Prima dello tsunami Renzi, il presidente del Consiglio Enrico Letta più volte ha dichiarato che è compito del Parlamento metter mano alla riforma elettorale. Sono, quindi, apparentemente incomprensibili le parole pronunciate ieri dal premier a Otto e mezzo: «Il governo in questa vicenda non entra ma bisogna rendere i cittadini più partecipi della scelta dei parlamentari». Inevitabile che Renato Brunetta infierisse con una nota contro il premier: «Non si era detto che di legge elettorale si sarebbero occupati i partiti e il Parlamento? Letta non ha forse tante altre magagne da sbrigare? È proprio necessario che metta il becco in ciò che non gli compete?» ha chiesto retoricamente il capogruppo di Forza Italia alla Camera in una nota.
Con il suo endorsment a favore di un sistema con le preferenze, il premier offre uno scudo di protezione a tutti i partitini che fino a ieri sembravano rassegnati ad accettare le liste bloccate.

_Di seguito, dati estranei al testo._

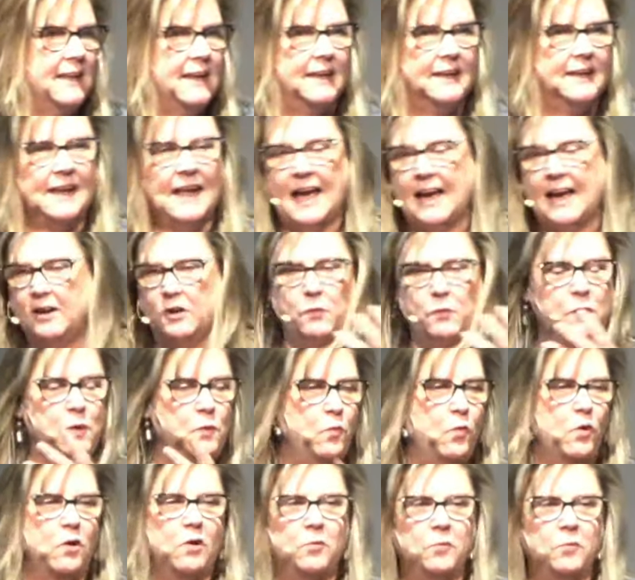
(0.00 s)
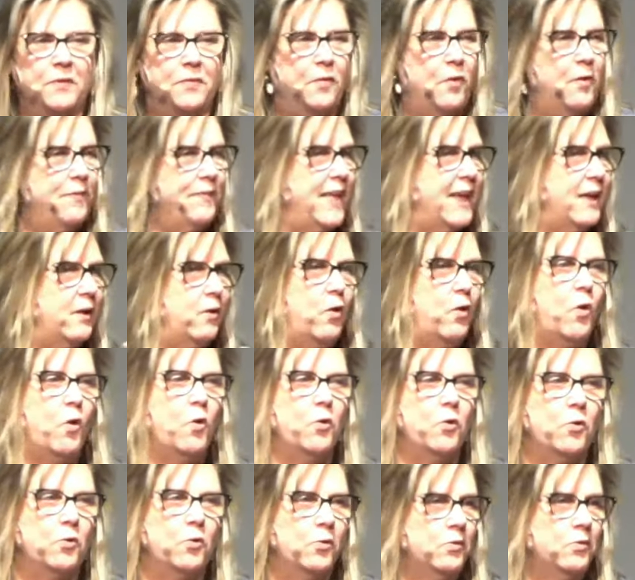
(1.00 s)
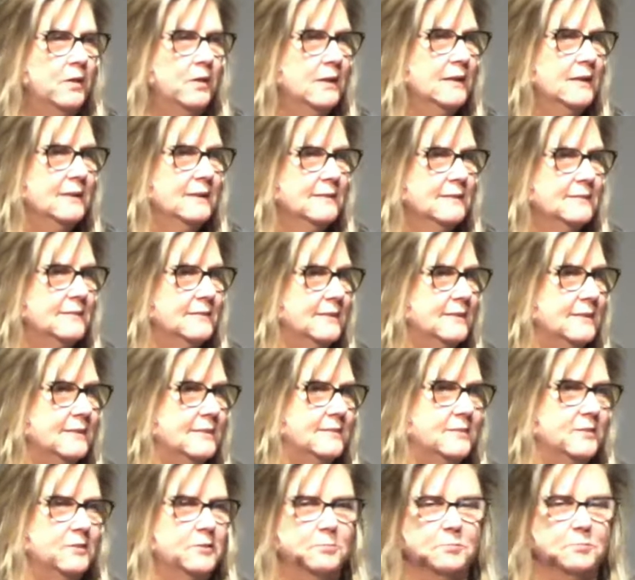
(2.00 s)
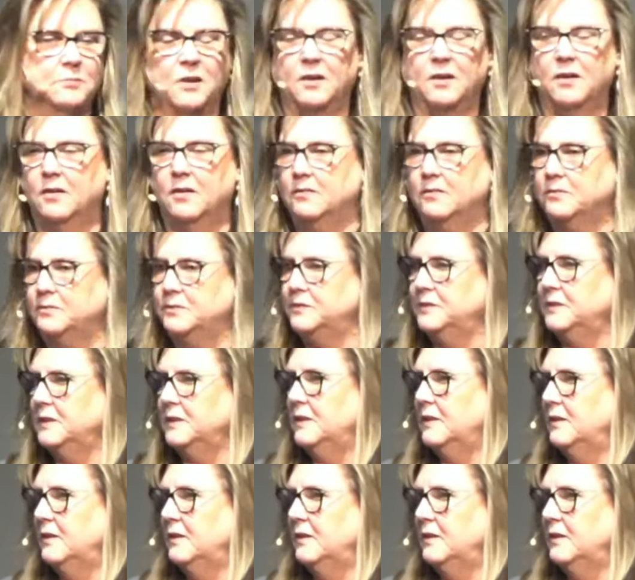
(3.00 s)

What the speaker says: and how do we work with that whole system of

Il primo a rialzare la testa è stato Angelino Alfano. «Con Berlusconi e Renzi realizzeremo la legge elettorale. Quello che chiediamo è di modificare le cose che stanno più sulle scatole ai cittadini: il parlamento dei nominati e le liste bloccate» ha dichiarato oggi il segretario del Ncd a Mattino Cinque. Fa un po’ effetto sentire proprio Alfano tuonare contro il «Parlamento dei nominati» ma probabilmente si tratta di effetti collaterali frutto della convulsa situazione attuale.

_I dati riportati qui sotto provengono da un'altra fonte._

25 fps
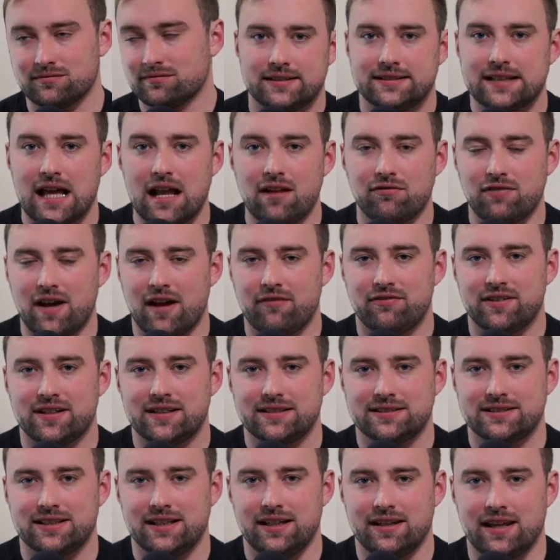Self
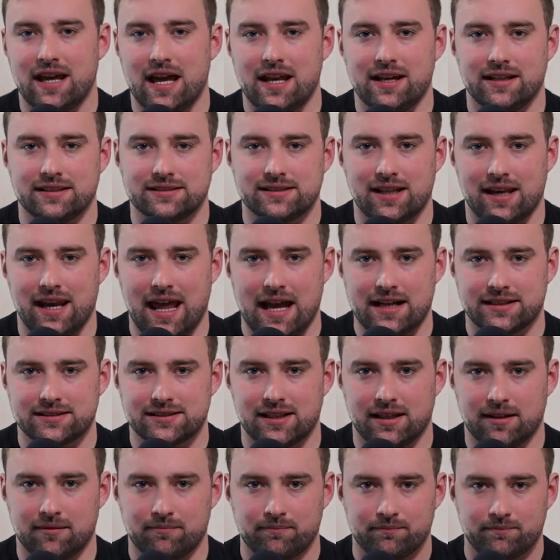efficacy then is the next
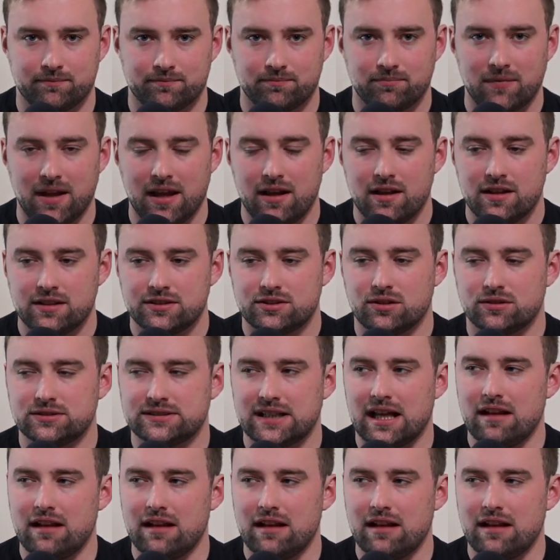thing. So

Matteo Renzi però è stato chiaro: «Le riforme si fanno se sono tutti d’accordo» sapendo perfettamente che per Berlusconi le liste bloccate sono l’unico punto non negoziabile dell’Italicum. E questo perché il Cavaliere deve garantire seggi sicuri sia ai suoi fedelissimi (che con le preferenze rischierebbero una seria umiliazione) sia ai suoi alleati che sarebbero in lista con Forza Italia non avendo la matematica certezza di superare la soglia di sbarramento.
Il ragionamento è semplice. A differenza del nuovo Pd di Renzi che, se l’Italicum fosse approvato, correrebbe da solo con qualche chance di farcela, Forza Italia, invece, per vincere ha assolutamente bisogno dei voti dei tanti partitini in orbita intorno al centrodestra. Al contempo, però, nessuno di questi partitini, anche se coalizzati, sarebbe in grado di superare la soglia del 5% (ma nemmeno del 4 o del 3). Pertanto, in cambio del sostegno, esigono un determinato numero di seggi sicuri in lista con Forza Italia. Sicurezza che può dare solo un sistema di liste bloccate (corte o lunghe che siano). Prendere o lasciare.

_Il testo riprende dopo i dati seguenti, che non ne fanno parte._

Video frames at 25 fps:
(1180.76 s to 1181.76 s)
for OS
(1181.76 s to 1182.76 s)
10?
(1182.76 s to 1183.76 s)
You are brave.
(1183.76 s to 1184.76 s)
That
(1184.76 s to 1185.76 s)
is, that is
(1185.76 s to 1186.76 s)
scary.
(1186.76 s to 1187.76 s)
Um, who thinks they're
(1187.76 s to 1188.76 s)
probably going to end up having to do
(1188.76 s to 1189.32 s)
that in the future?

Ecco perché oggi Denis Verdini, in un incontro con Maria Luisa Boschi del Pd, ha escluso categoricamente l’introduzione delle preferenze, aprendo però sia sull’innalzamento al 38% della soglia per raggiungere il premio di maggioranza sia sull’abbassamento dal 5% al 4% della soglia di sbarramento per i partiti che si presentano in coalizione. Perfino Dario Franceschini, costretto dagli eventi a fare la parte del renziano, va contro Letta affermando che «sarebbe un errore enorme reintrodurle per i danni al sistema politico e alla sua trasparenza». «Esse – ha aggiunto – farebbero aumentare a dismisura i costi delle campagne elettorali dei singoli candidati, con tutti i rischi connessi, e non sempre porterebbero in Parlamento i migliori».
Da molti sottovalutato il ruolo, in questa partita, del M5S che potrebbe risultare determinante nel caso in cui la minoranza Pd (che è maggioranza in Parlamento) pur di vedere cadere Renzi, proponesse un sistema elettorale gradito ai grillini. In quel caso, complici il voto segreto e la voglia di vendetta di alcune frange di Forza Italia nei confronti di Berlusconi, il risultato potrebbe essere la sconfitta totale dell’asse Renzi-Berlusconi. In ogni caso si profila una complicatissima partita a carte dove ognuno pensa di avere quella vincente in mano.
I mal di pancia dentro Forza Italia sono aumentati proprio oggi con la nomina di Giovanni Toti a “consigliere politico per il programma” da parte di Berlusconi. Toti ha oggi rassegnato le dimissioni da direttore di TG4 e Studio Aperto e ciò significa che di fatto è diventato il coordinatore unico del partito. Un brutto segnale per i falchi di Forza Italia che pensavano finalmente di non avere più ostacoli davanti per la conquista del partito. Per Raffaele Fitto l’ennesimo ritorno indietro alla casella di partenza quando era quasi giunto alla fine.